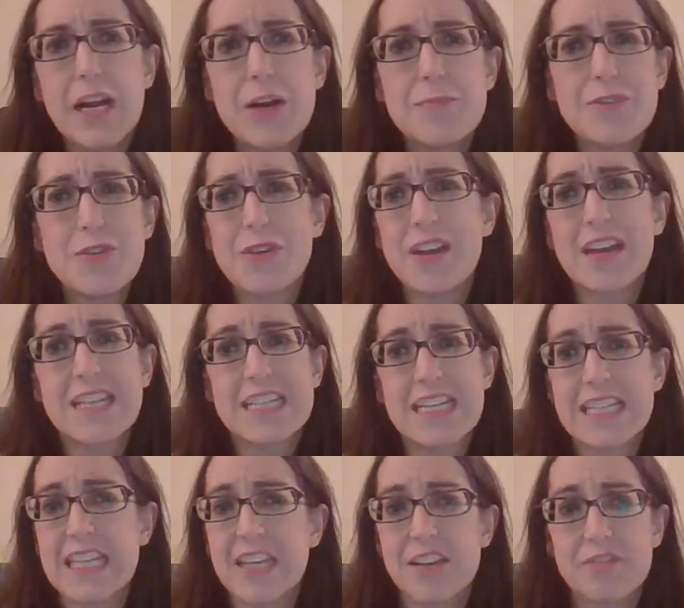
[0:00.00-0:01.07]
You can
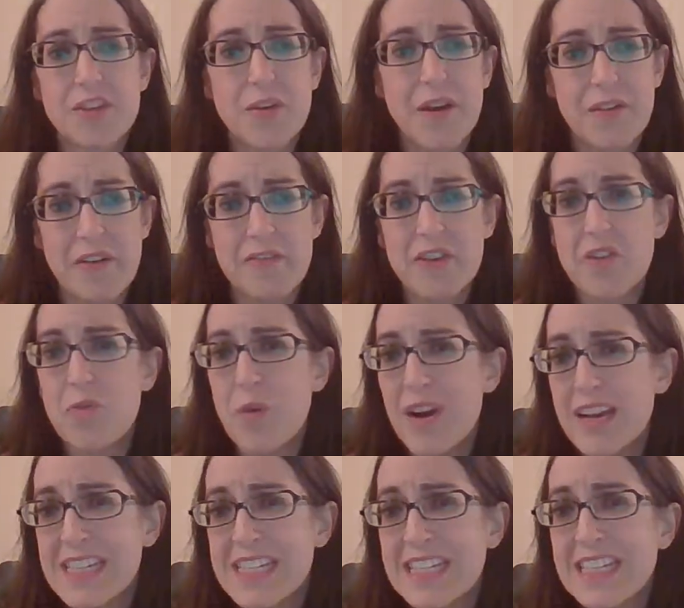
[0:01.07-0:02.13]
conduct the interview however you
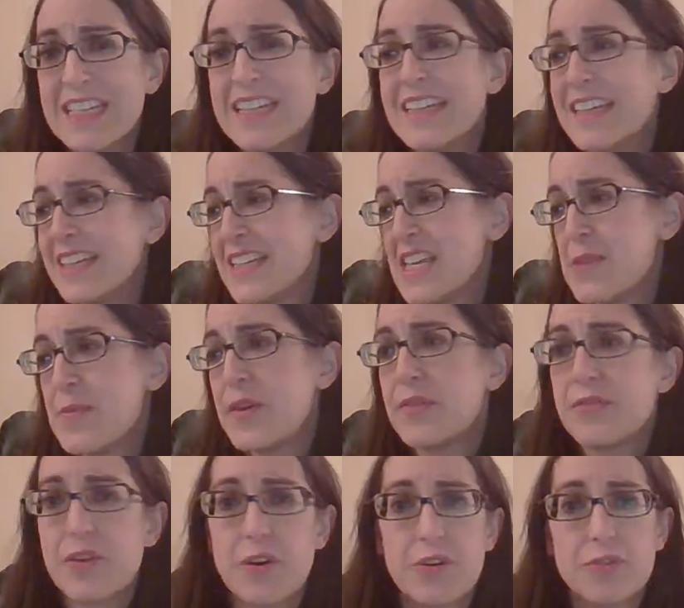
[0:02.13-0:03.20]
want,
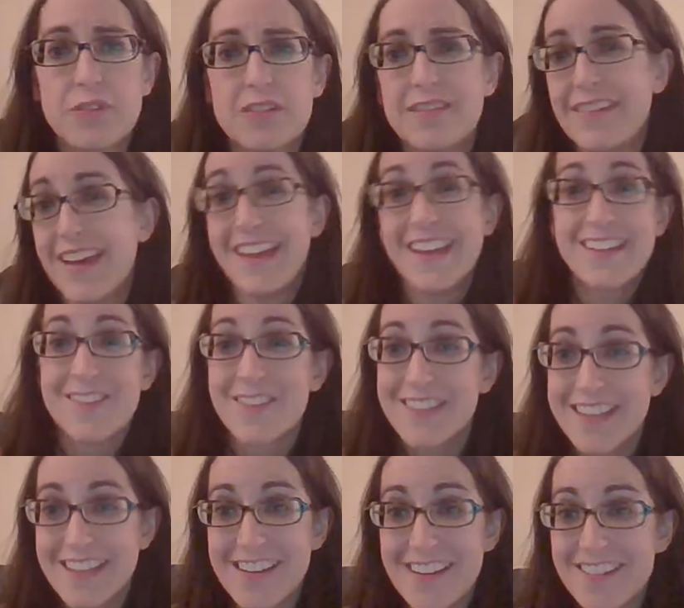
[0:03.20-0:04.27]
email, phone, any sort of
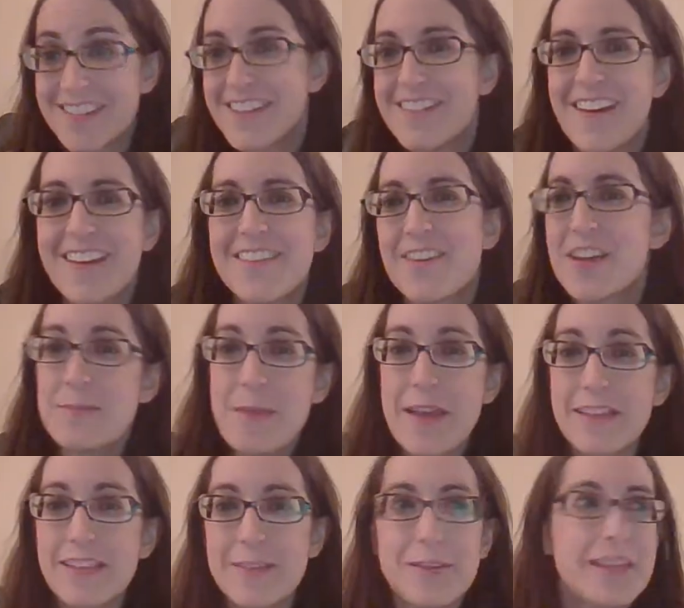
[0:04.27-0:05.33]
technology. Right? You can
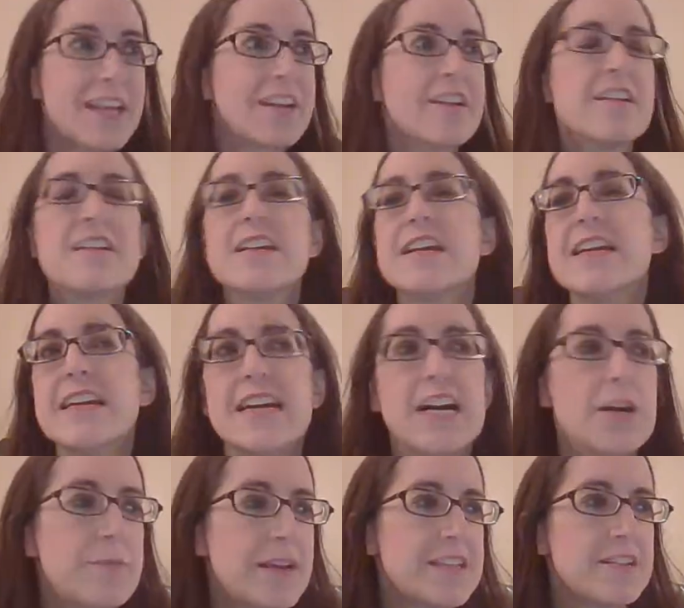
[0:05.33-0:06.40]
mail them a letter.
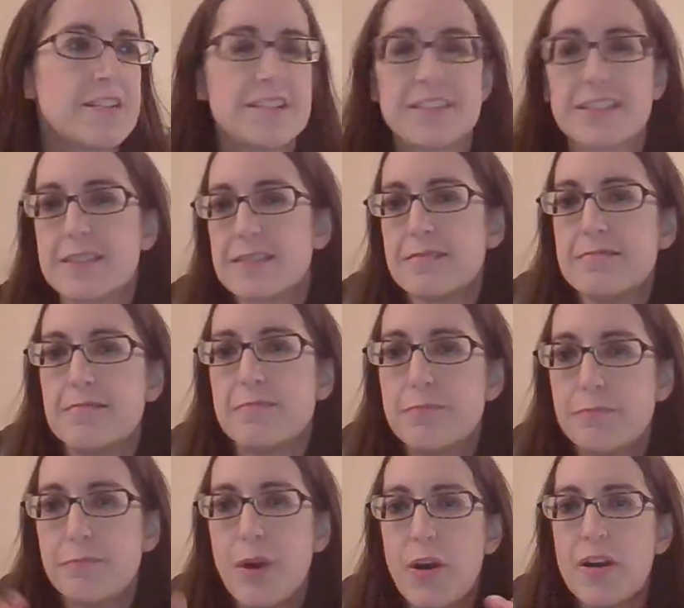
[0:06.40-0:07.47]
My dog is
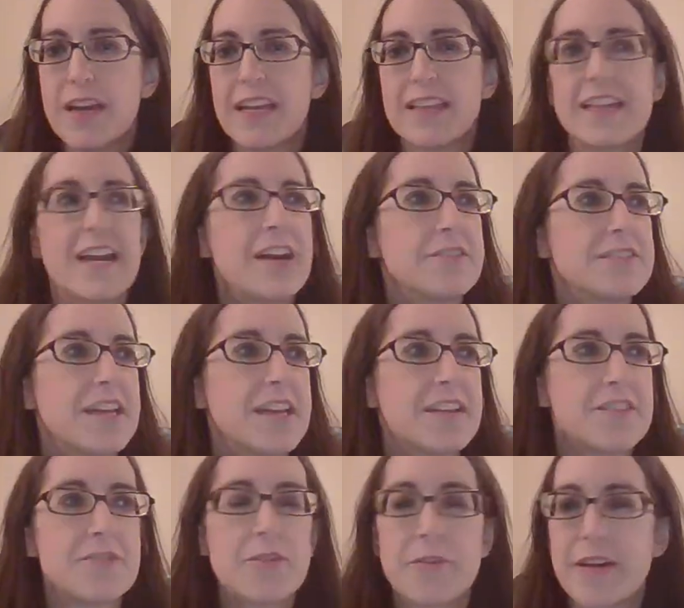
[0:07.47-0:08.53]
pawing at the outside
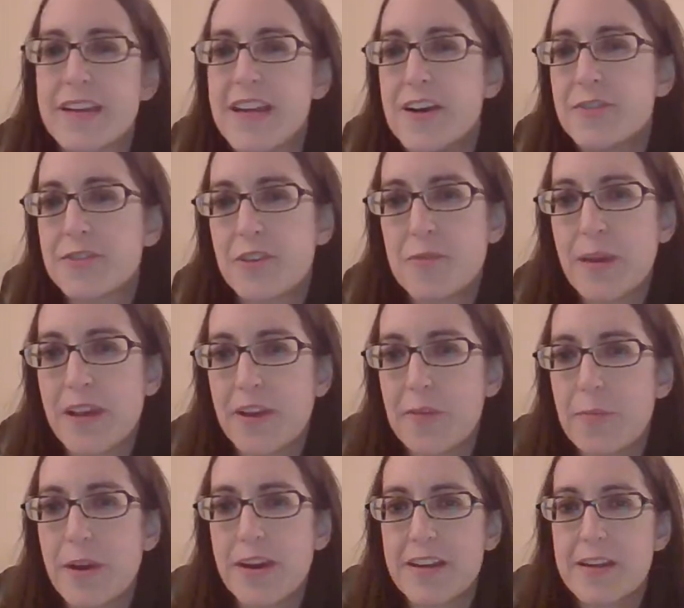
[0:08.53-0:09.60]
of the door right now, so you might hear
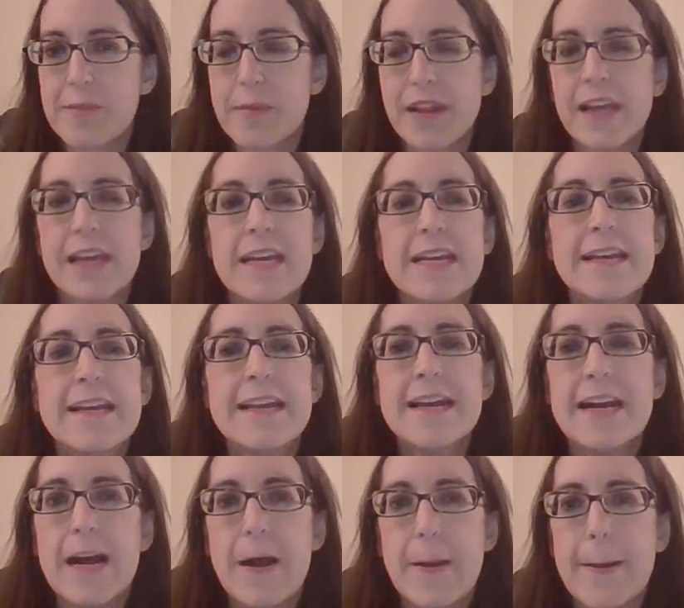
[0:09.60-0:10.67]
him bark in a minute.
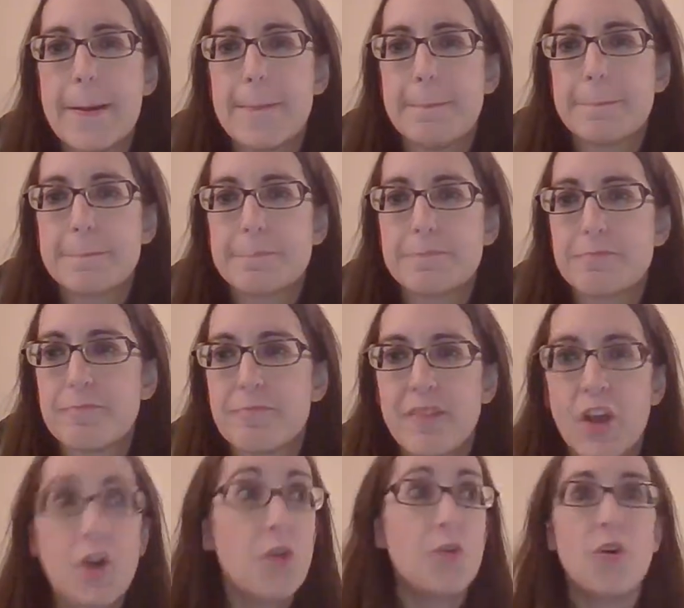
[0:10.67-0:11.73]

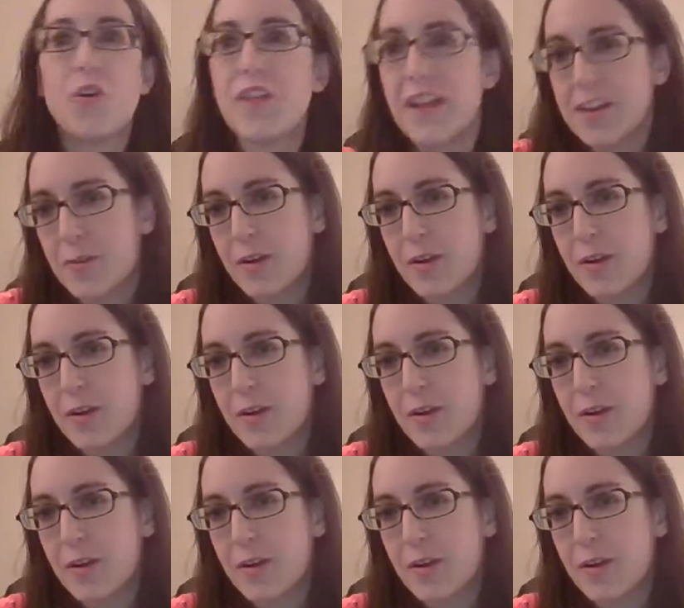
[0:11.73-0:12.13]
Oh, hold on.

◇ ◇ ◇ ◇

▶ [WORK REQUEST]: At the line containing "[0:03.20-0:04.27]", begin reproducing the entries word for word, and continue through their last line. Leave out the pictures.

▶ [TASK ANSWER]:
[0:03.20-0:04.27]
email, phone, any sort of
[0:04.27-0:05.33]
technology. Right? You can
[0:05.33-0:06.40]
mail them a letter.
[0:06.40-0:07.47]
My dog is
[0:07.47-0:08.53]
pawing at the outside
[0:08.53-0:09.60]
of the door right now, so you might hear
[0:09.60-0:10.67]
him bark in a minute.
[0:10.67-0:11.73]

[0:11.73-0:12.13]
Oh, hold on.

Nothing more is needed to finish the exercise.